**What you need to do:**
In the data below, find the line containing "(3588.52 s)" and the line containing "(3594.62 s)", then reproduce them and every line between, exactly. Omit pictures.
--
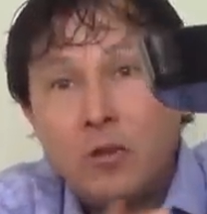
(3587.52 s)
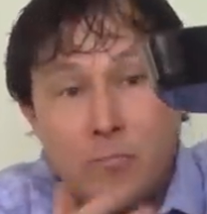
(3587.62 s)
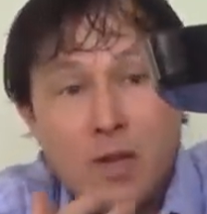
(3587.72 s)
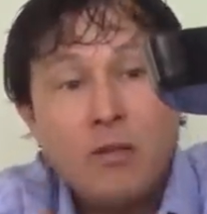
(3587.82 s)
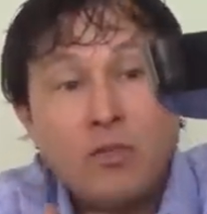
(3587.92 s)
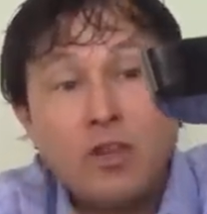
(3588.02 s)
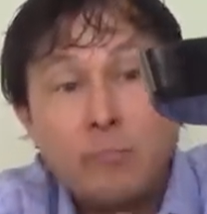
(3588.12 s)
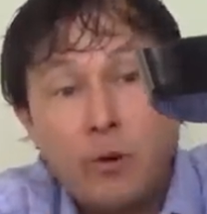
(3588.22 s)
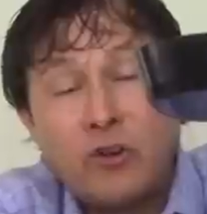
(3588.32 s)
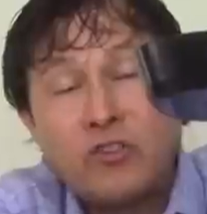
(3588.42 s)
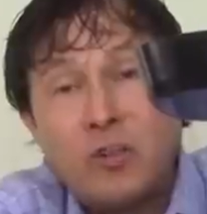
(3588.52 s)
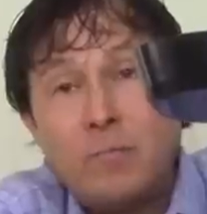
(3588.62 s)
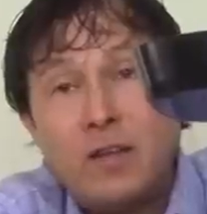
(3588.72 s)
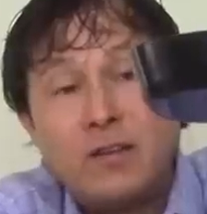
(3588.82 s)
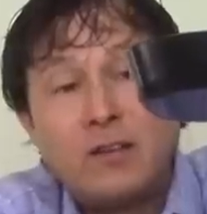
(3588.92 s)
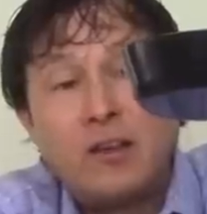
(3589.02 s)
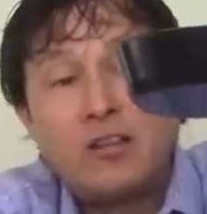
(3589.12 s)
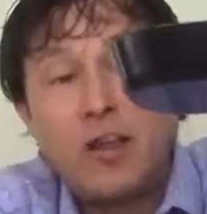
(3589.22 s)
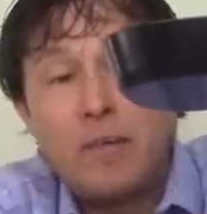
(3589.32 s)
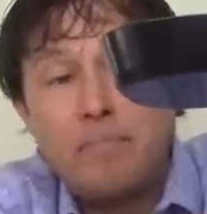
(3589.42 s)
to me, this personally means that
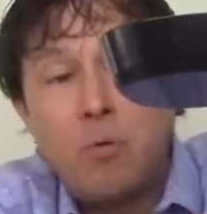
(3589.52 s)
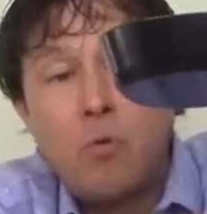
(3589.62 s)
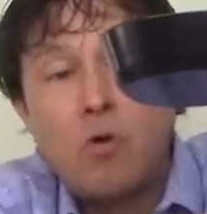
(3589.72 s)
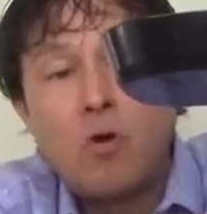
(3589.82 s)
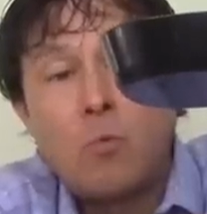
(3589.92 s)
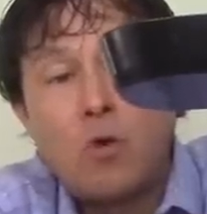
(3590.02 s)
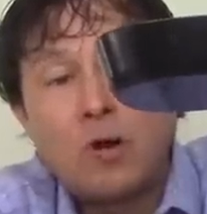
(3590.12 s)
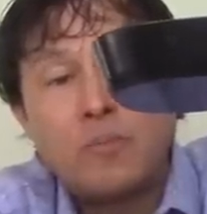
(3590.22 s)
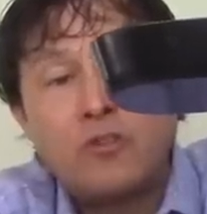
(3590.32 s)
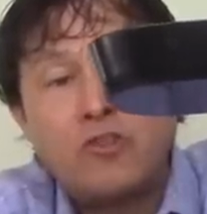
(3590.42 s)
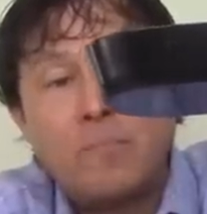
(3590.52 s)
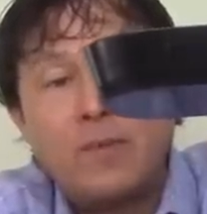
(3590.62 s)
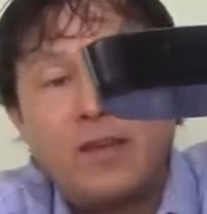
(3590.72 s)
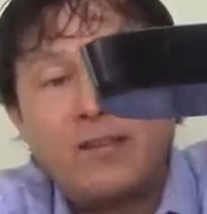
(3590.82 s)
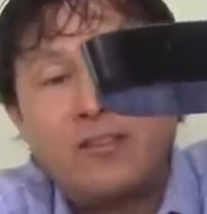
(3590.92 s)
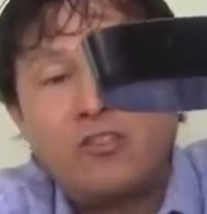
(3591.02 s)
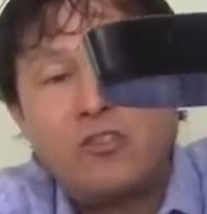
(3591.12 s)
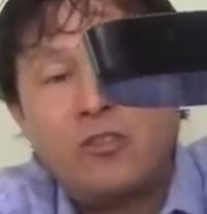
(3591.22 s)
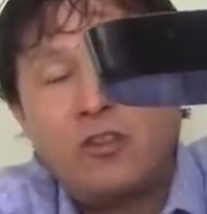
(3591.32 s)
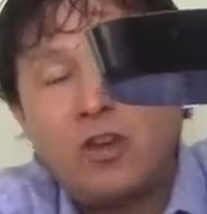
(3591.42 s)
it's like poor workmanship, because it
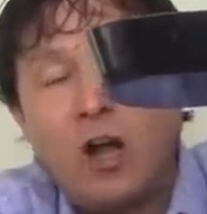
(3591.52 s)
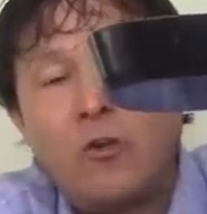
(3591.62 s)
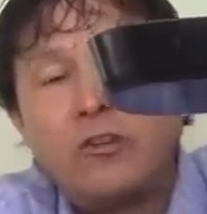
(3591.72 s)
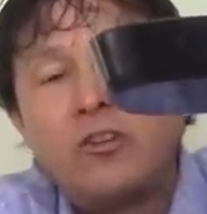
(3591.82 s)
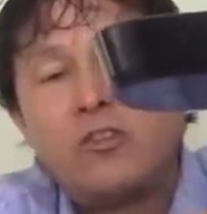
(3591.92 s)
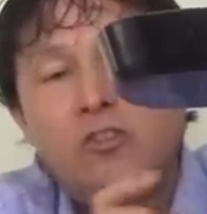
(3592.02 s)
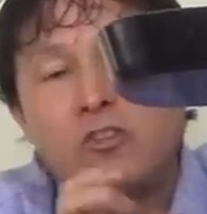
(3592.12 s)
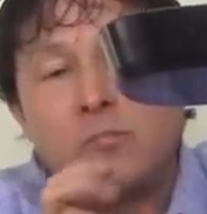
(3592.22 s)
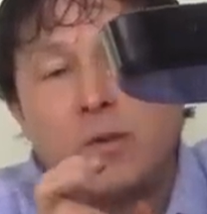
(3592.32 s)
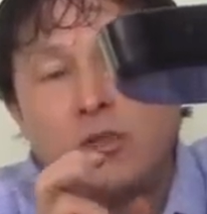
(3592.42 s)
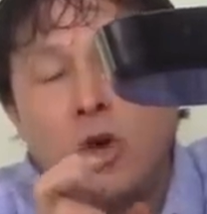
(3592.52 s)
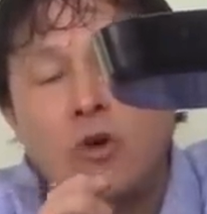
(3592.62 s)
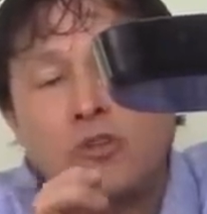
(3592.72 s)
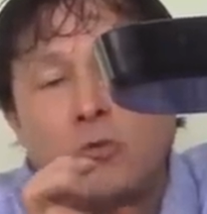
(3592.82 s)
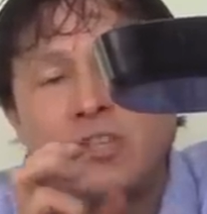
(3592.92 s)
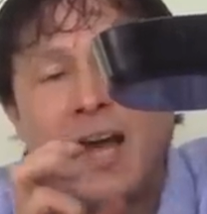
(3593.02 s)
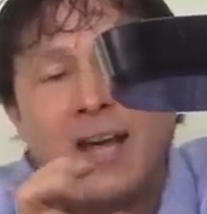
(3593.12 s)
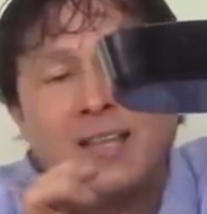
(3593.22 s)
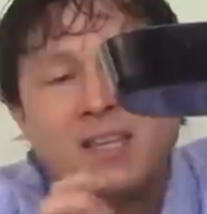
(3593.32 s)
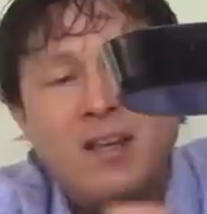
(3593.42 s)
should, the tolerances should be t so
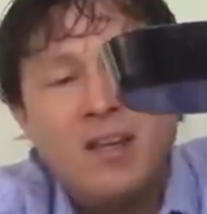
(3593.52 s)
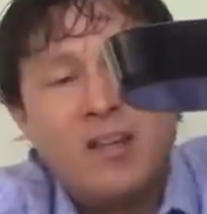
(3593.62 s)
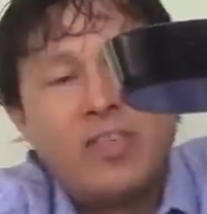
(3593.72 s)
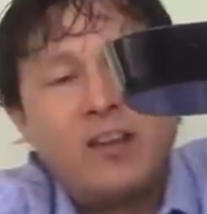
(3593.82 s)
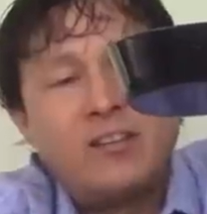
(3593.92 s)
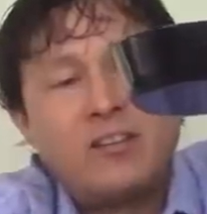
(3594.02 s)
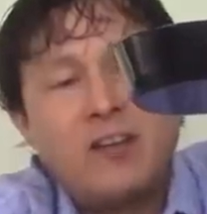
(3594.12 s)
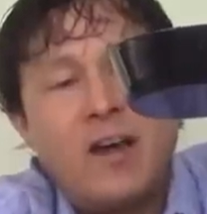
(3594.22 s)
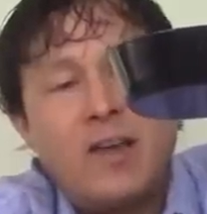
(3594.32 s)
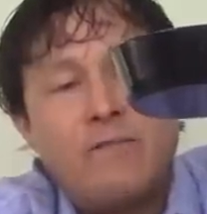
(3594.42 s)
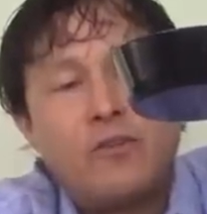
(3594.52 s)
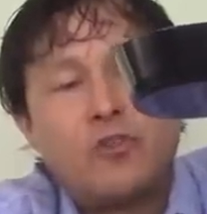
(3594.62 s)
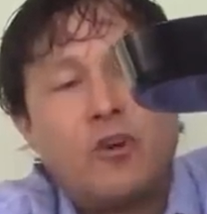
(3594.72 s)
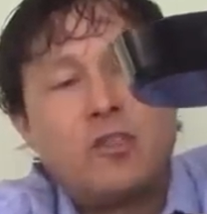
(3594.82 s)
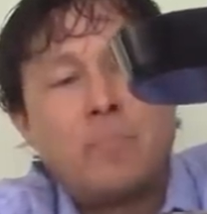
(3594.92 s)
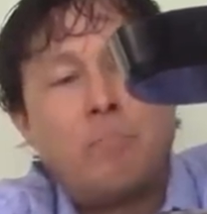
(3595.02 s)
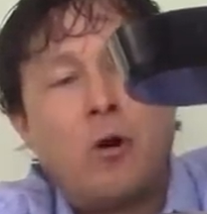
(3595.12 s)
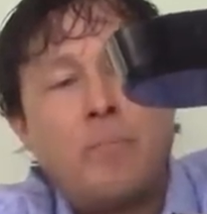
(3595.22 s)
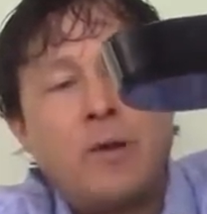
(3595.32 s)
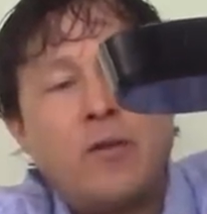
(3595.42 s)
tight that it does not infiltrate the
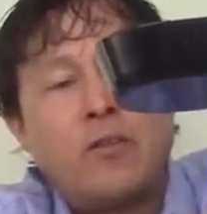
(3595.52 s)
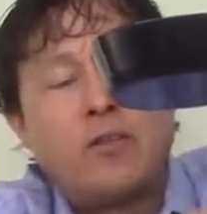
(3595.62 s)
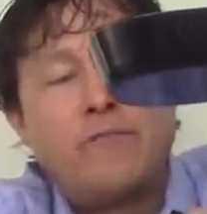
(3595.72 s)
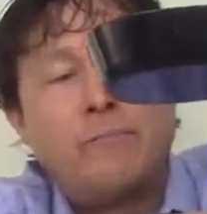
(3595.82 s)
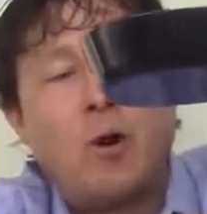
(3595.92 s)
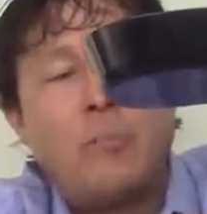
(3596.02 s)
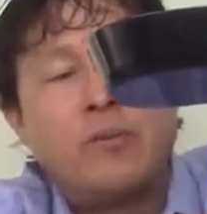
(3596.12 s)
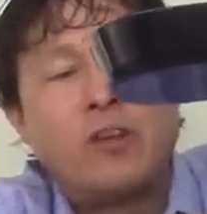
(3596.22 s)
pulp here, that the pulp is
--
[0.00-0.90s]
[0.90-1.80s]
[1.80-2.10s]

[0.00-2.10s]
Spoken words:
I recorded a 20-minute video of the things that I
--
**Response:**
(3588.52 s)
(3588.62 s)
(3588.72 s)
(3588.82 s)
(3588.92 s)
(3589.02 s)
(3589.12 s)
(3589.22 s)
(3589.32 s)
(3589.42 s)
to me, this personally means that
(3589.52 s)
(3589.62 s)
(3589.72 s)
(3589.82 s)
(3589.92 s)
(3590.02 s)
(3590.12 s)
(3590.22 s)
(3590.32 s)
(3590.42 s)
(3590.52 s)
(3590.62 s)
(3590.72 s)
(3590.82 s)
(3590.92 s)
(3591.02 s)
(3591.12 s)
(3591.22 s)
(3591.32 s)
(3591.42 s)
it's like poor workmanship, because it
(3591.52 s)
(3591.62 s)
(3591.72 s)
(3591.82 s)
(3591.92 s)
(3592.02 s)
(3592.12 s)
(3592.22 s)
(3592.32 s)
(3592.42 s)
(3592.52 s)
(3592.62 s)
(3592.72 s)
(3592.82 s)
(3592.92 s)
(3593.02 s)
(3593.12 s)
(3593.22 s)
(3593.32 s)
(3593.42 s)
should, the tolerances should be t so
(3593.52 s)
(3593.62 s)
(3593.72 s)
(3593.82 s)
(3593.92 s)
(3594.02 s)
(3594.12 s)
(3594.22 s)
(3594.32 s)
(3594.42 s)
(3594.52 s)
(3594.62 s)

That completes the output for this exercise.